また、2.自然法則を利用しないものとして、a.人間の頭の中だけの考え(精神活動)、b.学問上の原理(数学の公式など)、c.人為的な取り決め(つまり、人間が勝手に決めたルール。例えば法律・規則・ゲームのルール)があります。
(2)本願発明は「人為的な取り決め」に該当するから、「自然法則を利用」しないものである、というのが裁判所の判断です。より詳しくは、「(2)検討」において、以下のように判断し、全体として人為的な取り決めだとして、2.を満たさないと判断しました。
- 処方箋に何を書くか(「分量・用法・用量」など)は、医師法施行規則という法律で決まっている(法律は人為的な取り決めである。)
- 「投与期間をこうやって計算しよう(パターン1、2)」という手順も、医師の行動ルール(人為的な取り決め)を定めただけで、自然法則に関係していない。

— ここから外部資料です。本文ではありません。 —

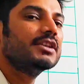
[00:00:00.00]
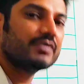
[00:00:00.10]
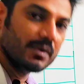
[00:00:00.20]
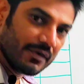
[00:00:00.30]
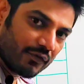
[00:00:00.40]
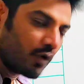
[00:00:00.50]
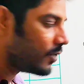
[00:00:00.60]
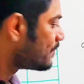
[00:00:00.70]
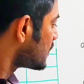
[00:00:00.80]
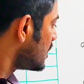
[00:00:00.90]
this will be
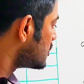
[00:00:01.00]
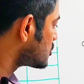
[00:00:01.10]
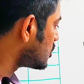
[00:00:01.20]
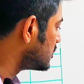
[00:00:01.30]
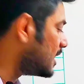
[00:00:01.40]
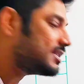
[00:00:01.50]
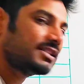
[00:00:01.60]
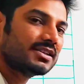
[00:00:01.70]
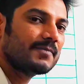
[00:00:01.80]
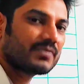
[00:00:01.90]
4. So,
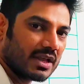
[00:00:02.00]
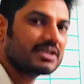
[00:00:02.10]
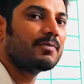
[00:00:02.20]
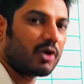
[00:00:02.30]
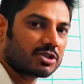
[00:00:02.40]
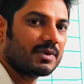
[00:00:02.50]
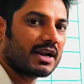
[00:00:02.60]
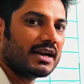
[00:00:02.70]
this is a possible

(3)本願発明のような、自然法則を利用しないアイデアに特許を認めると、社会に大きな不都合が生じます。たとえば、病院内の書類の記載方法や、学校での出席管理の手順といった業務上のルールに特許が認められてしまうと、それを取り入れるたびに特許料を支払う必要が生じ、業務運営が不当に制限されてしまいます。これでは、「産業の発達に寄与する」という特許法の目的を阻害しそうです。
特許制度は、自然法則を応用した技術的な工夫に対して独占権を与えることで、産業の発展を促進する制度です。したがって、人為的な取り決めだけから成るアイデアには特許を認めるべきではなく、本件でもその原則に基づいて判断がなされたといえます。